The Iceberg replication policies in can replicate Iceberg tables between Data Lakes through Data Hubs in 7.3.2 or higher versions using AWS. The Data Lakes can be located in a single AWS region or across multiple regions.

Before you create an Iceberg replication policy, you must deploy the source Iceberg Replication Data Hub in the source Data Lake and the target Iceberg Replication Data Hub in the target Data Lake. The deployed Data Hubs provide the Hive database the details about the table metadata, source location of the tables, and optionally compute resources for the replication process.
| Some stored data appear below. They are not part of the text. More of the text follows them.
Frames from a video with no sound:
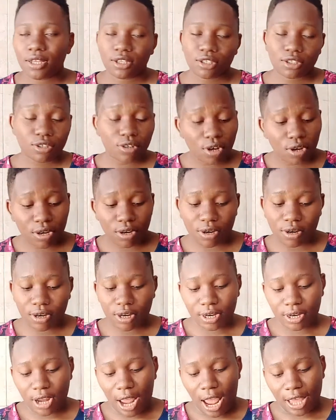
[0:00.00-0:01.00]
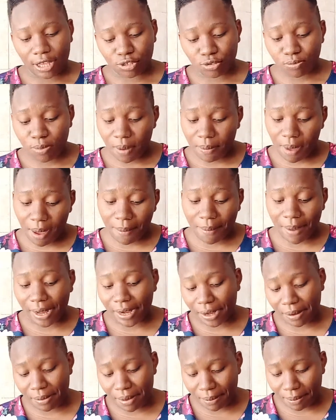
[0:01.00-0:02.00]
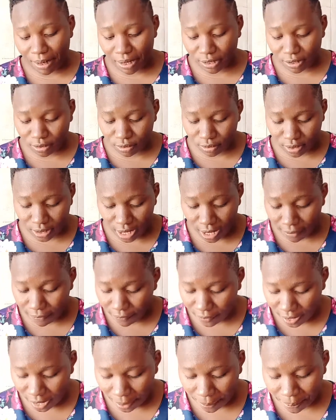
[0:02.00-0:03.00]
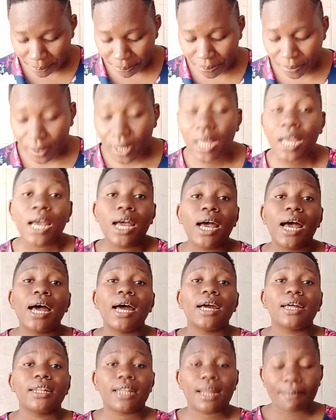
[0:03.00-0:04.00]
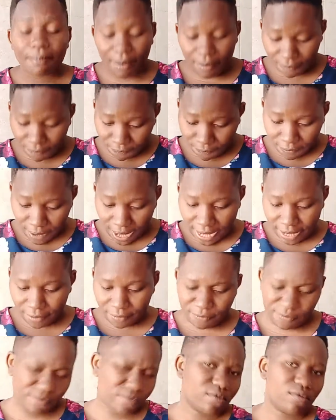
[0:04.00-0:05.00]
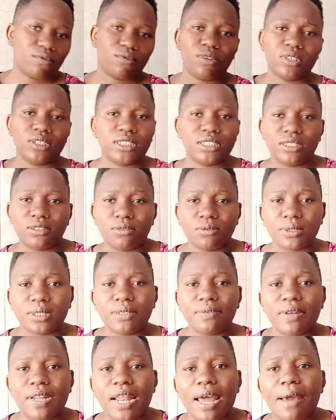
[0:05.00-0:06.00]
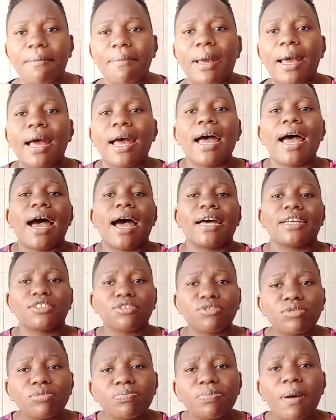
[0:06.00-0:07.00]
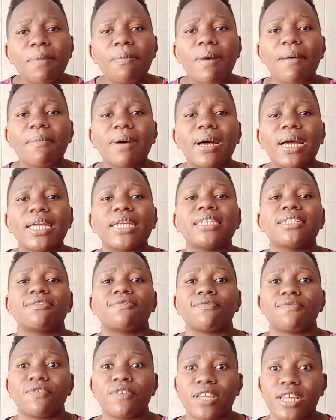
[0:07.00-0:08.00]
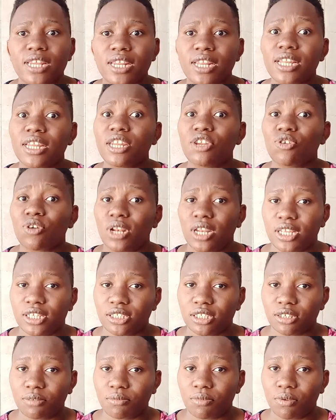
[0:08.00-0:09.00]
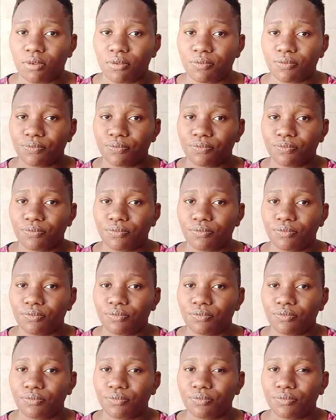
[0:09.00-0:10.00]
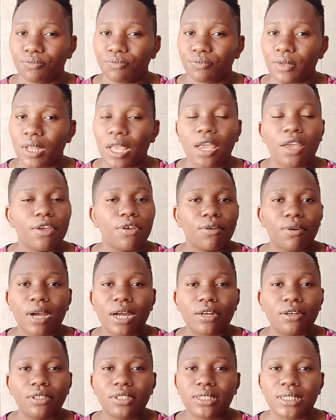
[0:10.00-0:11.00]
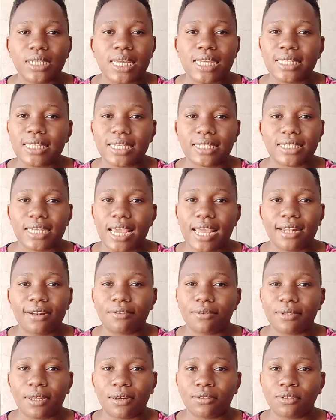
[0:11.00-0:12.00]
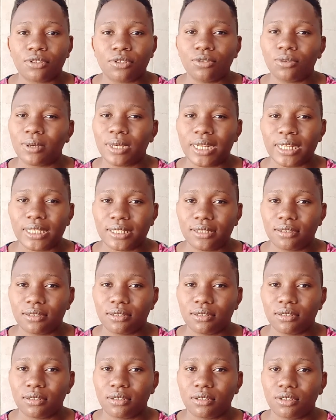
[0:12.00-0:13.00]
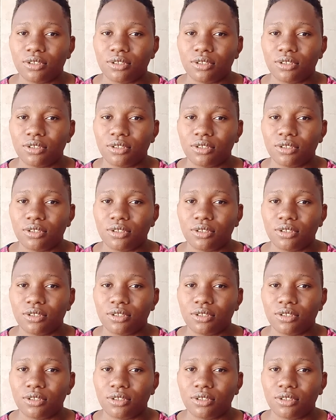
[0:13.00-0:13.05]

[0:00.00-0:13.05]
So a super mama remembers to self-care. Number five, what whatever number, a super mama is very knowledgeable. You cannot raise a child without knowledge.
The replication occurs between S3-backed Data Lakes using HDFS protocols (or DistCp).

When you create an Iceberg replication policy, you can configure the following settings:
  • Select the source and target Data Hubs.
  • Choose the Iceberg tables to replicate.
  • Configure location mapping, performance, and tuning parameters.
  • Set a schedule frequency to replicate the tables at required intervals.
  • Specify exact tables to replicate using the inclusion and exclusion filters. These filters are evaluated during each replication job run.

    In the inclusion filters, you specify the tables to be included in the replication policy. Each inclusion filter is a database (or namespace) and a table pattern that is defined using Java regular expression (regex). You can also specify a table pattern that can discover newly created tables since the last replication job run.

    In the exclusion filter, you can specify the tables to be excluded by the replication policy.